Un chef-d’oeuvre complet !
Au 17 avenue de Versailles à Paris et sous l’Occupation allemande a lieu un dîner d’anniversaire chez les Pélissier. Celui de la maîtresse des lieux, Sophie. Toute la pièce se déroule dans leur salon, situé au-dessus de la librairie de Victor. Ni les hôtes, ni leurs convives ne se doutent du défi qui les attend : désigner parmi eux trois otages à la suite d’un attentat perpétré sur le pas de la porte de la librairie pendant le dîner.
Une vitrine privilégiée de la comédie humaine
L’âme humaine et les faux-semblants sont taquinés avec sympathie et profondeur à la fois. A l’instar de Huis clos de Jean-Paul Sartre et de Douze hommes en colère de Reginald Rose, les situations d’enfermement et de promiscuité font sortir les caractères de chacun.e et sont les repoussoirs de leurs aspérités les mieux gardées. Sobre, dense et puissant à la fois, le texte non dénué d’humour noir écrit en 1960 par l’Arménien Vahé Katcha, décédé il y a quelques mois, avait inspiré le film du même nom de Christian-Jaque, sorti en 1964. L’œuvre écrite a été adaptée au théâtre avec talent par Julien Sibre.
Si l’intrigue de cette pièce est inscrite dans l’Histoire, sa mise en lumière de la psyché humaine la rend atemporelle et chantre de la comédie humaine, puisque les mêmes travers ne cessent de se répéter à travers les âges. Les contemporains des premiers êtres humains sont donc les mêmes que les nôtres.
Plusieurs camps se forment au long de la soirée entre ceux qui restent fidèle à leurs convictions et les autres qui n’en ont pas. Parmi les irréductibles, Françoise la veuve et Pierre l’aveugle. La remarquable prestation de Jérémy Prévost, en alternance avec Alexis Victor qui l’incarnent, étonnant de vérité tout au long de la représentation jusqu’au salut des artistes, où l’on est presque surpris d’échanger un regard avec lui.

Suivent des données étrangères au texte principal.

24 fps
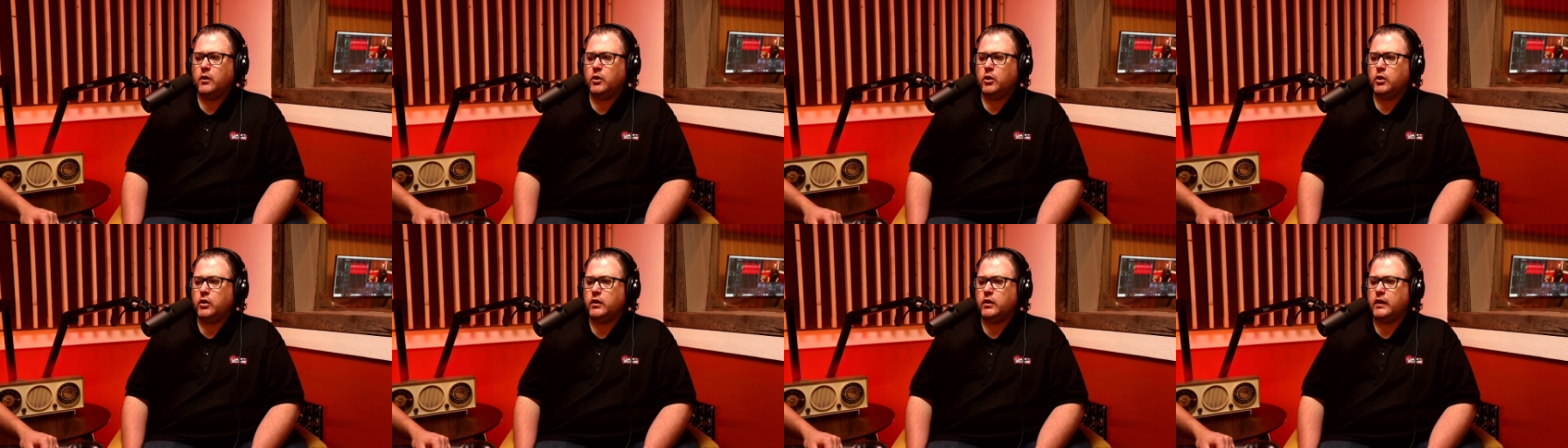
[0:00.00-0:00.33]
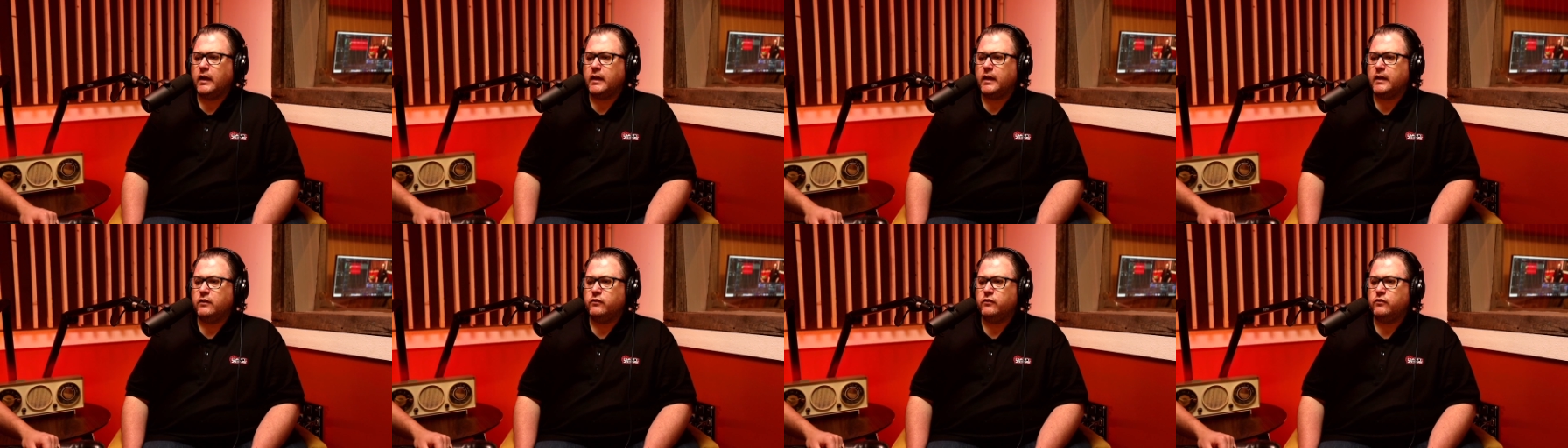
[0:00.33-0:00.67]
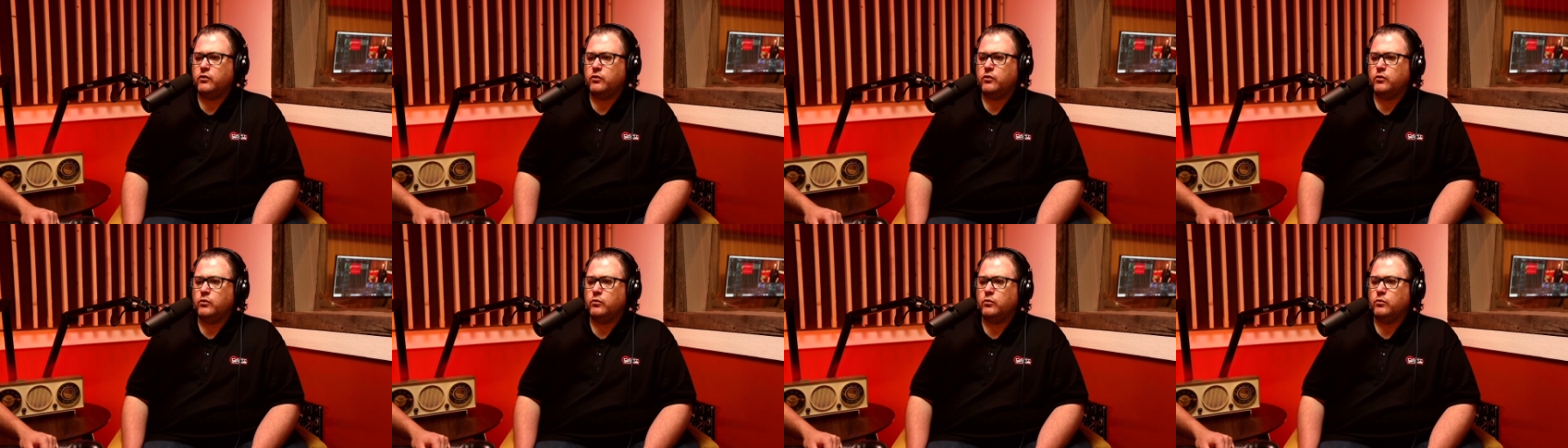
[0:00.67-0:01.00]
you got
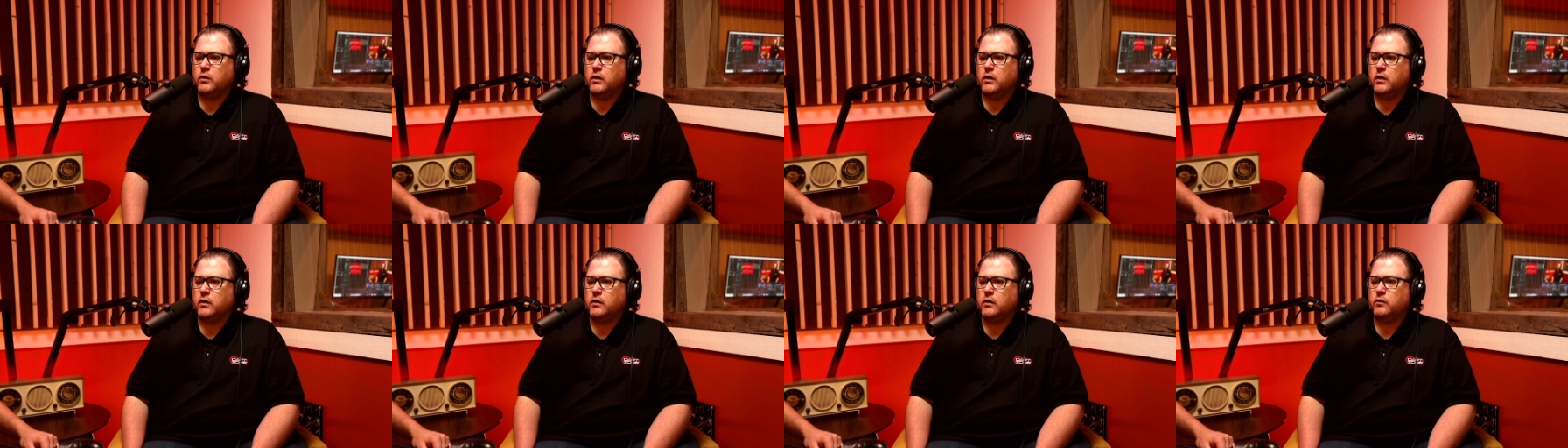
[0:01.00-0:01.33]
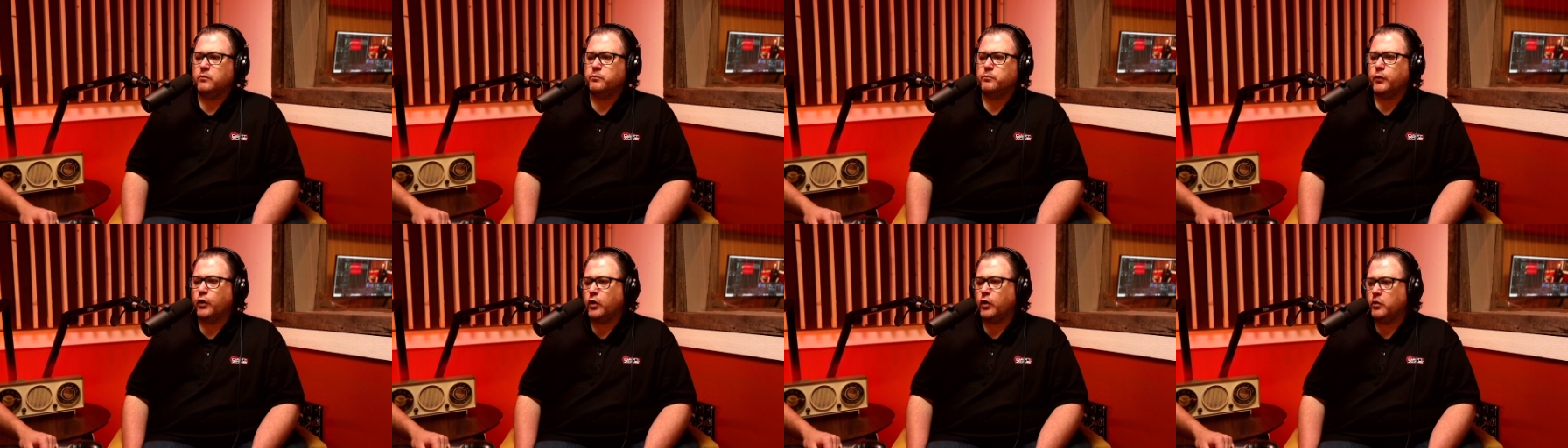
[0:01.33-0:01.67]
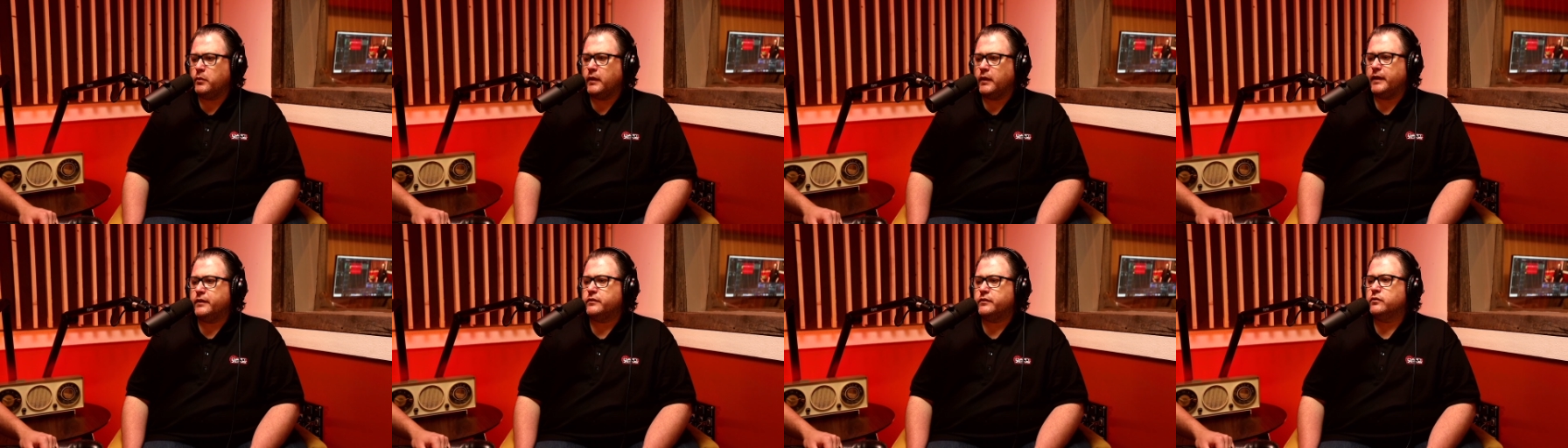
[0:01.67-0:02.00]
into ball
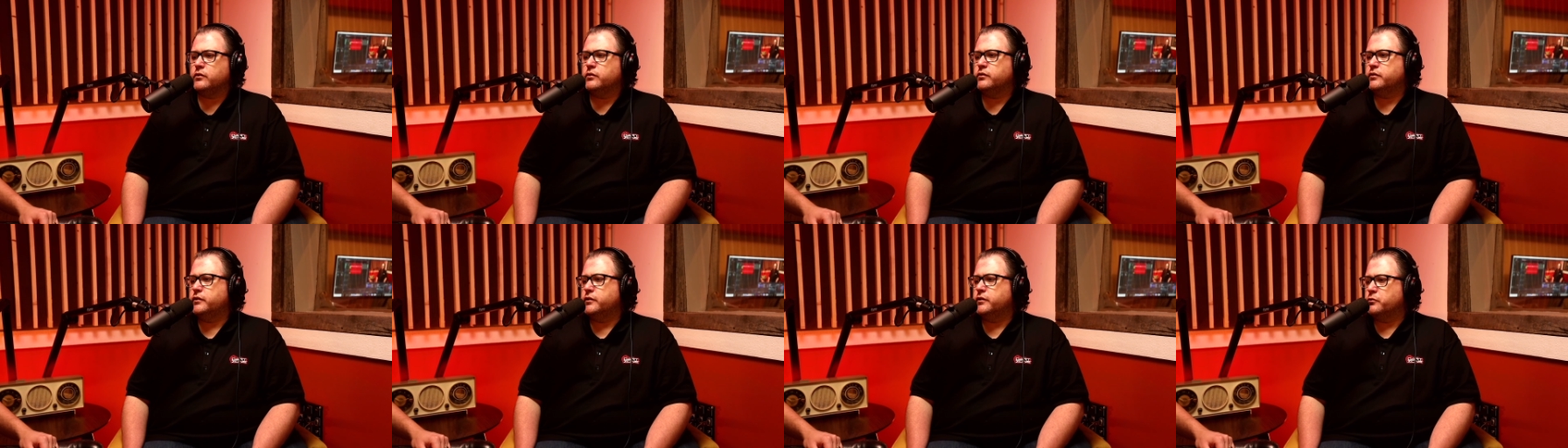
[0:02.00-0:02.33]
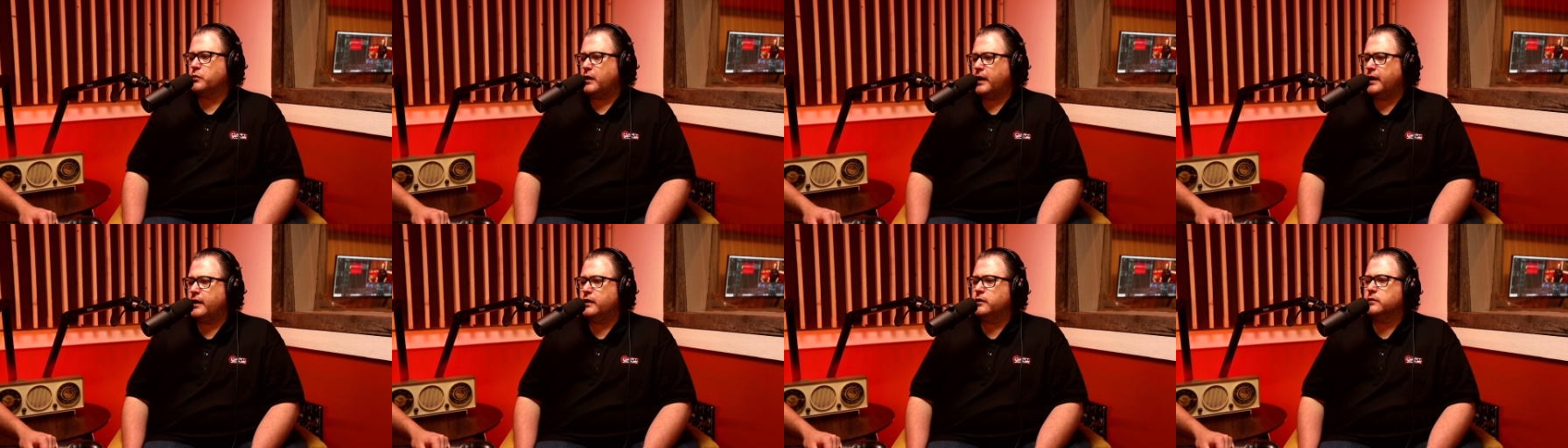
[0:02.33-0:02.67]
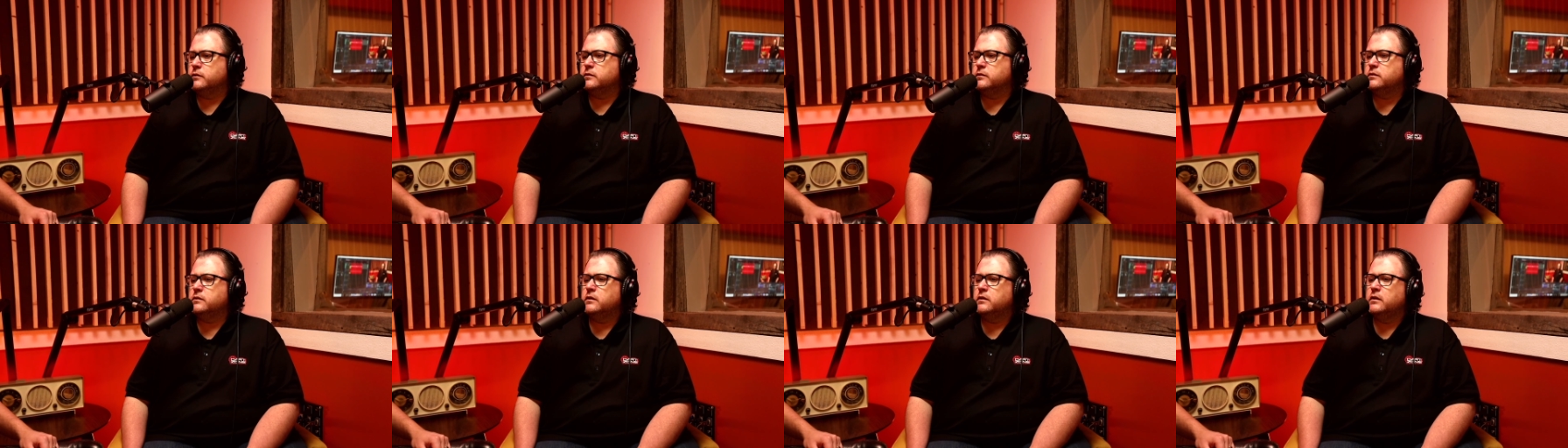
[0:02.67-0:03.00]
blasters and the
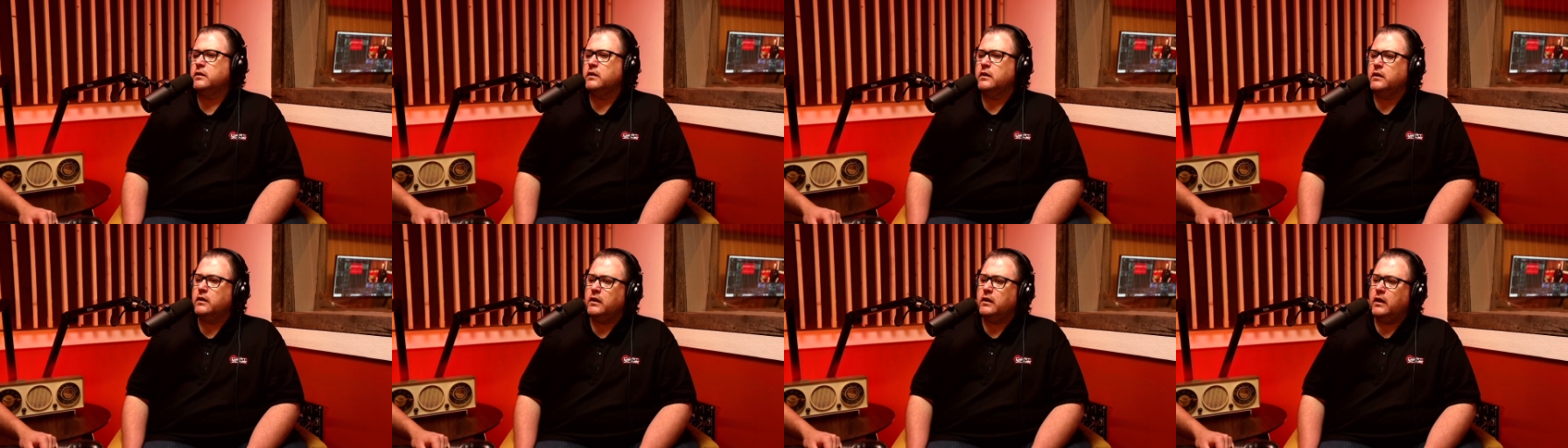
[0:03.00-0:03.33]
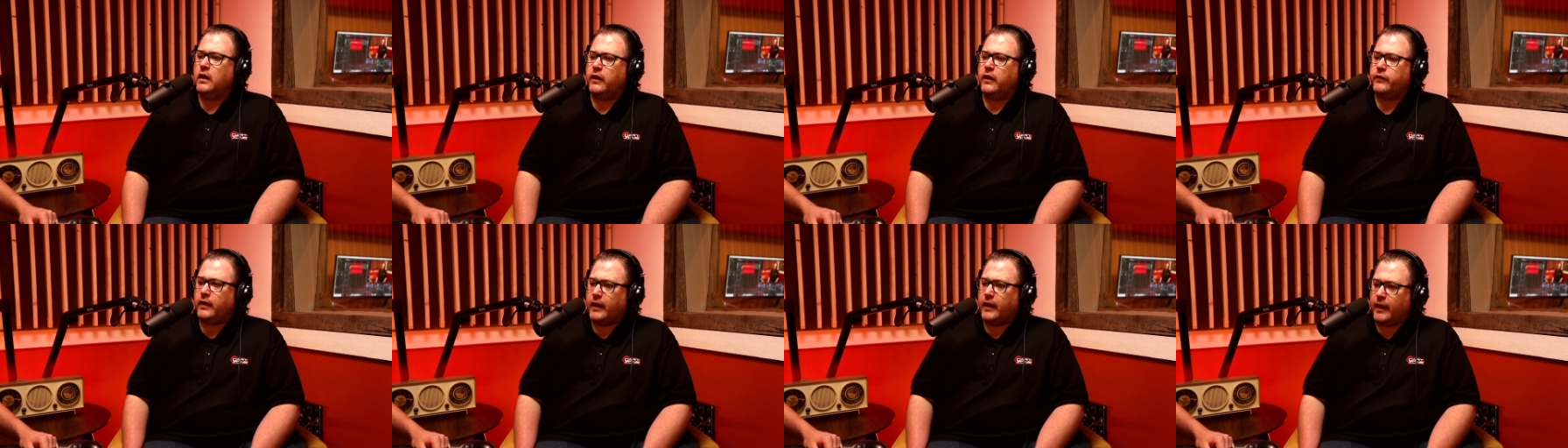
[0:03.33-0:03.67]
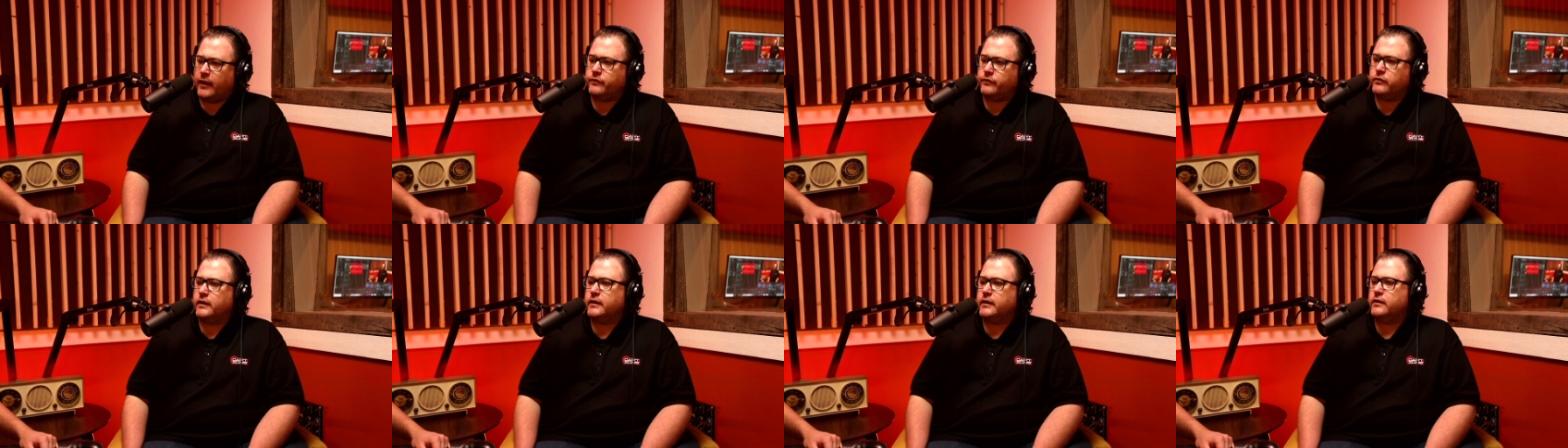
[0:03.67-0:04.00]
rounds and the
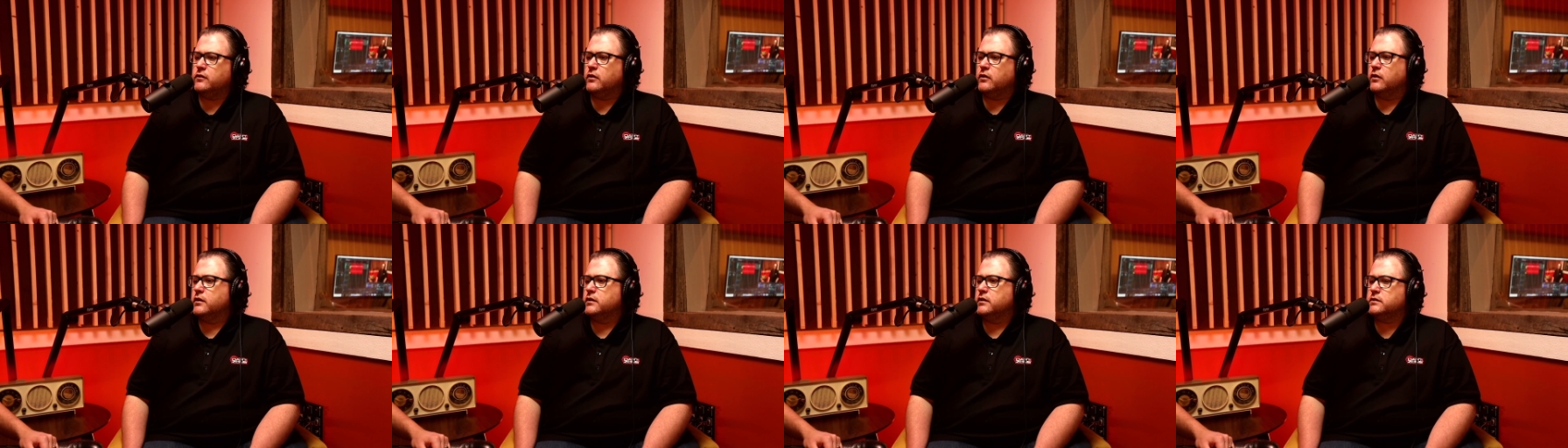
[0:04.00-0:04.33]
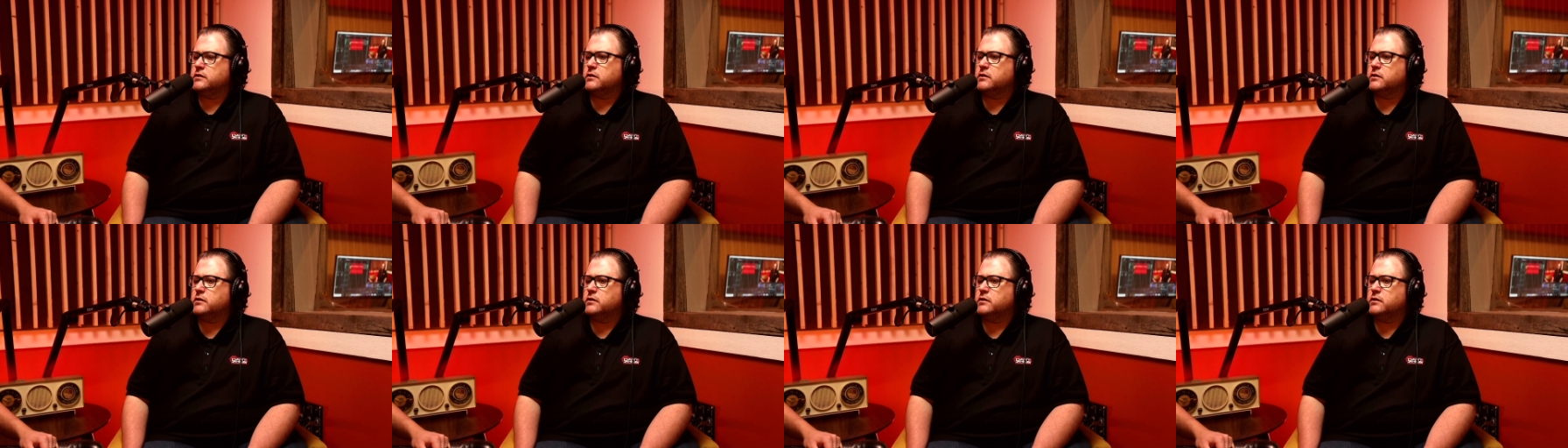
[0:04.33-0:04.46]
half-length darts.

Le docteur Jean-Paul (Cyril Aubin et Sébastien Desjours en alternance) qui soutient avoir soigné des juifs est-il si magnanime que cela ? Les personnages oscillent entre la recherche de solution par l’action et l’attentisme, voire la dénonciation ou le mensonge. Certains rejettent leur responsabilité sur l’autre, en le laissant se positionner à leur place, pour mieux lui tomber dessus par la suite.
Le jeu des comédiens est juste. Jochen Hägele est plus que convaincant en commandant Kaubach. L’époque est à la débrouille, qu’elle soit par les petits arrangements de notes de Vincent (Benjamin Egner), le charismatique professeur de philosophie au lycée Janson de Sailly, pour obtenir des produits rares, ou par l’incroyable livraison de produits de luxe du truculent André, commerçant incarné par Thierry Frémont, semble souvent mener la pièce avec force déploiement de techniques de négociation.

Un chef-d’œuvre visuel trois fois moliérisé : meilleur spectacle privé, meilleure mise en scène et meilleure adaptation.
La mise en scène de Julien Sibre est très esthétique et intelligente. Jérôme Hédin y a mêlé habilement musique contemporaine de l’époque en question et son électro,
Les costumes de Mélisande de Serres mettent en valeur chacun des comédiens et s’accordent à merveille avec les tons et matières du salon bourgeois des Pélissier (scénographie de Camille Duchemin).
Ce spectacle est l’occasion de se détendre, d’avoir quelques frissons mais aussi de réfléchir aux recoins de la nature humaine pas toujours recommandables. Par des arrêts sur image et ses jeux de lumières, Jean-François Domingues sculpte nos côtés les plus sombres lorsque l’on est mis au pied du mur.
La vidéo, utilisée avec finesse, est tour à tour élément de décor ouvrant sur l’extérieur, tour à tour révélatrice de ce qui est invisible aux protagonistes. Ces deux éléments sont figurés sous forme de dessins animés en grisailles, donnant une unité et une sobriété à des scènes qui suggèrent les drames qui se déroulent avant que leurs conséquences ne fassent irruption parmi les convives.

Pour parfaire ce chef-d’oeuvre : un clin d’oeil à l’émancipation féminine. Deux types de femme s’y côtoient : l’épouse plutôt soumise et la veuve forte même si un bel éclat jaillit de Sophie, que nous vous laissons découvrir.